> [YOUR ASSIGNMENT]:
Please set down only the lines running from the one with "(1239.14 s to 1240.14 s)" through the last line of the entries, exactly as written and without any pictures.

> [RECORDED INFORMATION]:
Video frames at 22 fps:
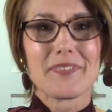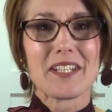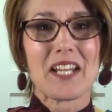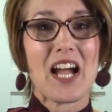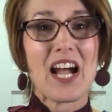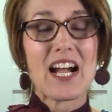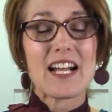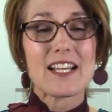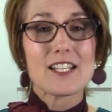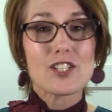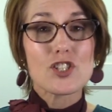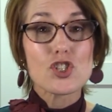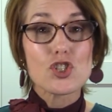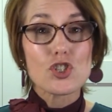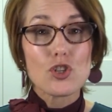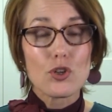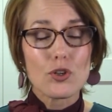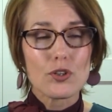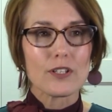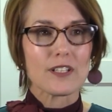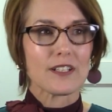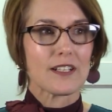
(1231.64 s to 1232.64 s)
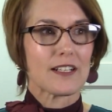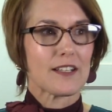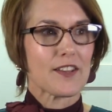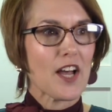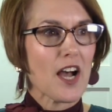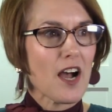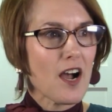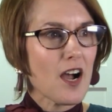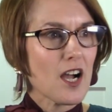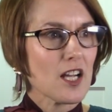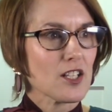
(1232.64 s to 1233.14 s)
hasson,
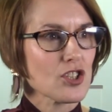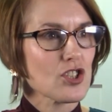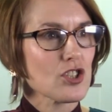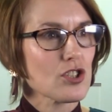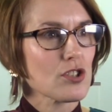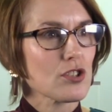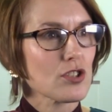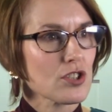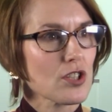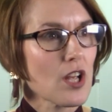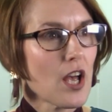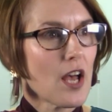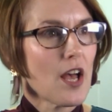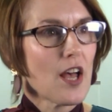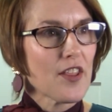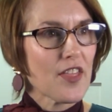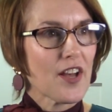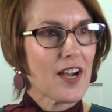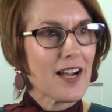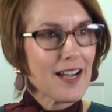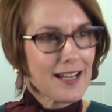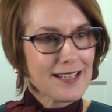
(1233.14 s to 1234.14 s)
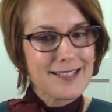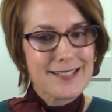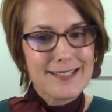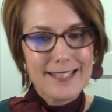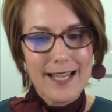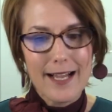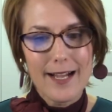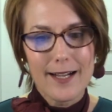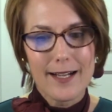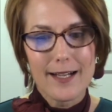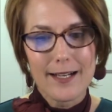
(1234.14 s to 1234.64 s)
the
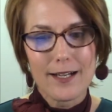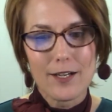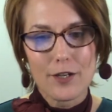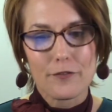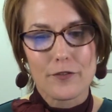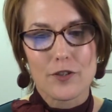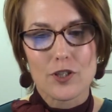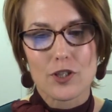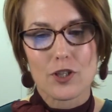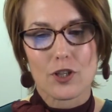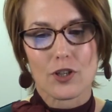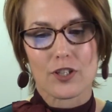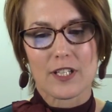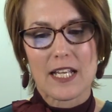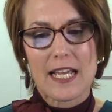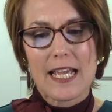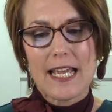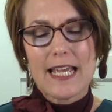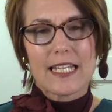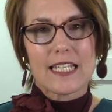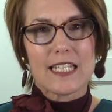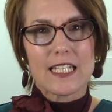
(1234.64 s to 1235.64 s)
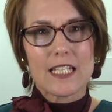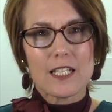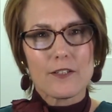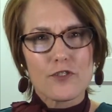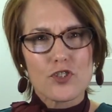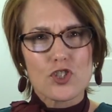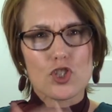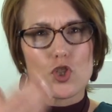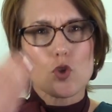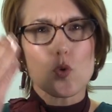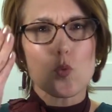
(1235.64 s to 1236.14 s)
hasah of God
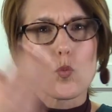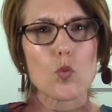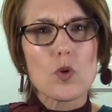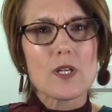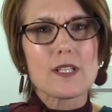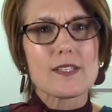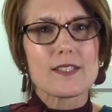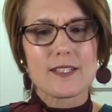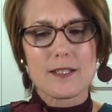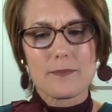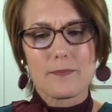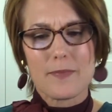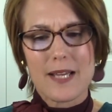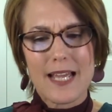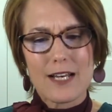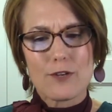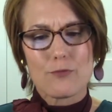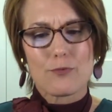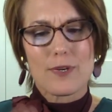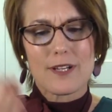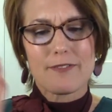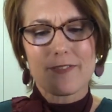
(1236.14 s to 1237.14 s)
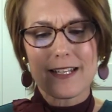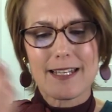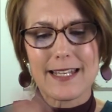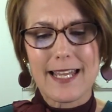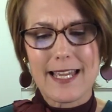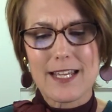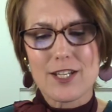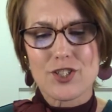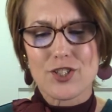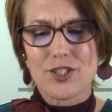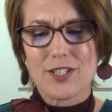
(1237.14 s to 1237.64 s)
gives you wisdom and
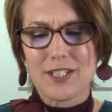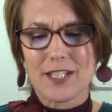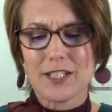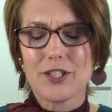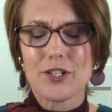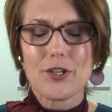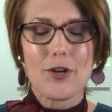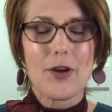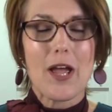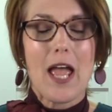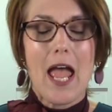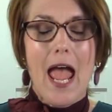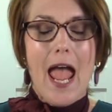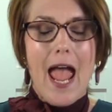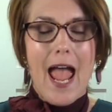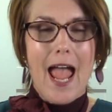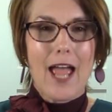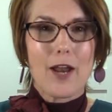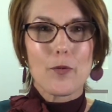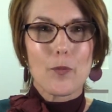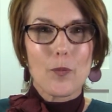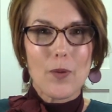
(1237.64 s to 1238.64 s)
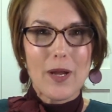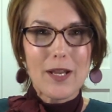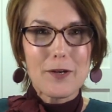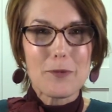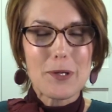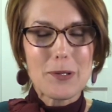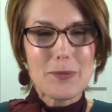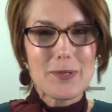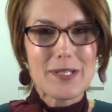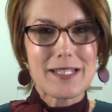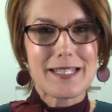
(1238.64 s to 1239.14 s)
revelation, you know. And when
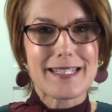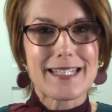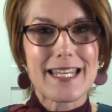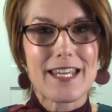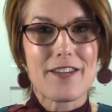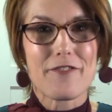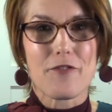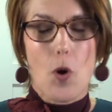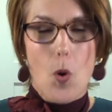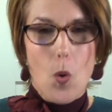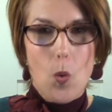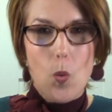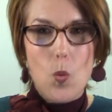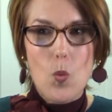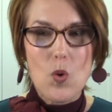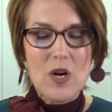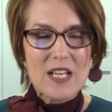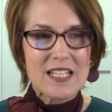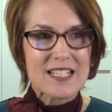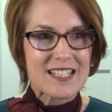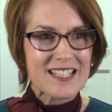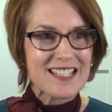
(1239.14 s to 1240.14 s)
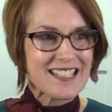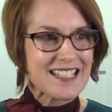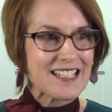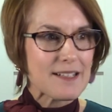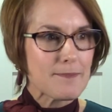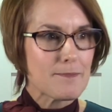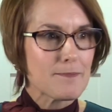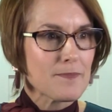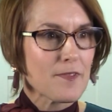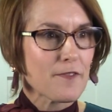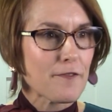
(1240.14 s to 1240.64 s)
we receive
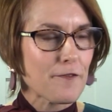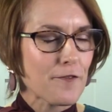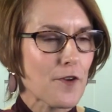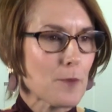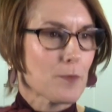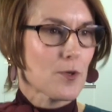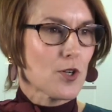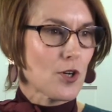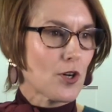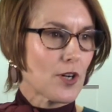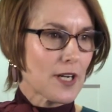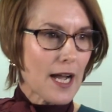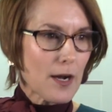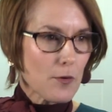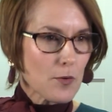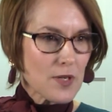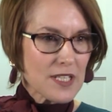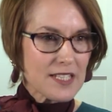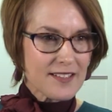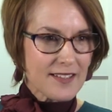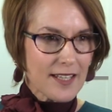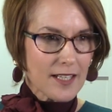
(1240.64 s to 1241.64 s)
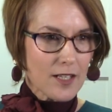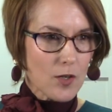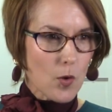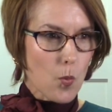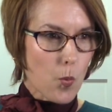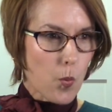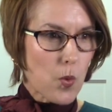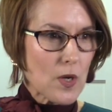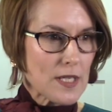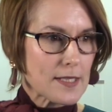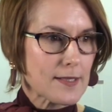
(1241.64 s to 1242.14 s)
wisdom from God, I always think
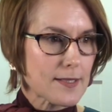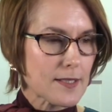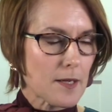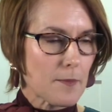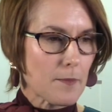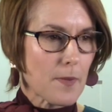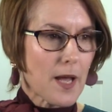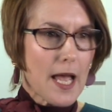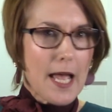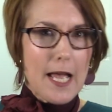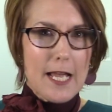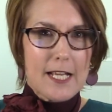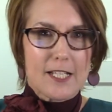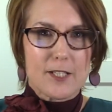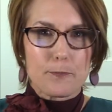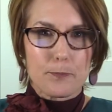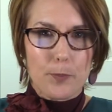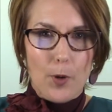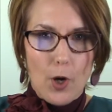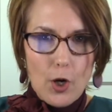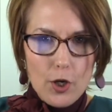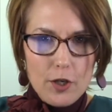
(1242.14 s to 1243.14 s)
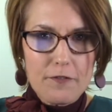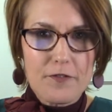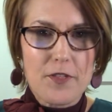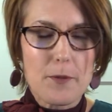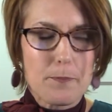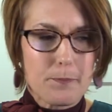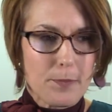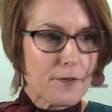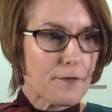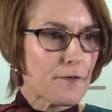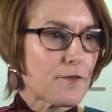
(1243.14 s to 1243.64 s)
wisdom, it's part of the
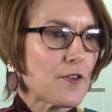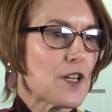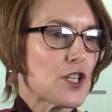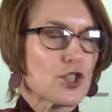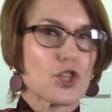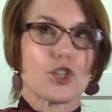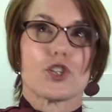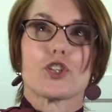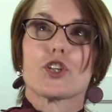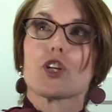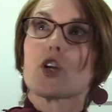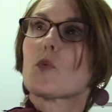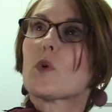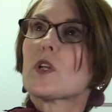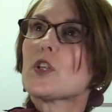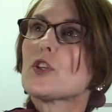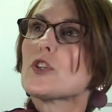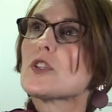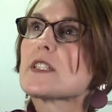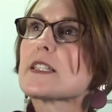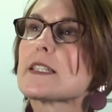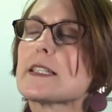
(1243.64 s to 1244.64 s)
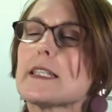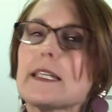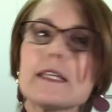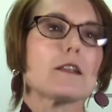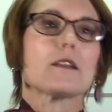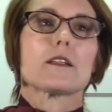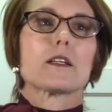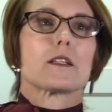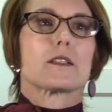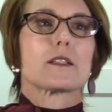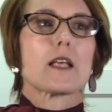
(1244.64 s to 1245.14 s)
provision. You know, when you're
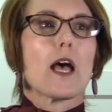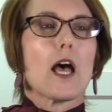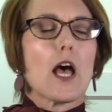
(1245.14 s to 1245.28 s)
seeing this,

> [RESPONSE AREA]:
(1239.14 s to 1240.14 s)
(1240.14 s to 1240.64 s)
we receive
(1240.64 s to 1241.64 s)
(1241.64 s to 1242.14 s)
wisdom from God, I always think
(1242.14 s to 1243.14 s)
(1243.14 s to 1243.64 s)
wisdom, it's part of the
(1243.64 s to 1244.64 s)
(1244.64 s to 1245.14 s)
provision. You know, when you're
(1245.14 s to 1245.28 s)
seeing this,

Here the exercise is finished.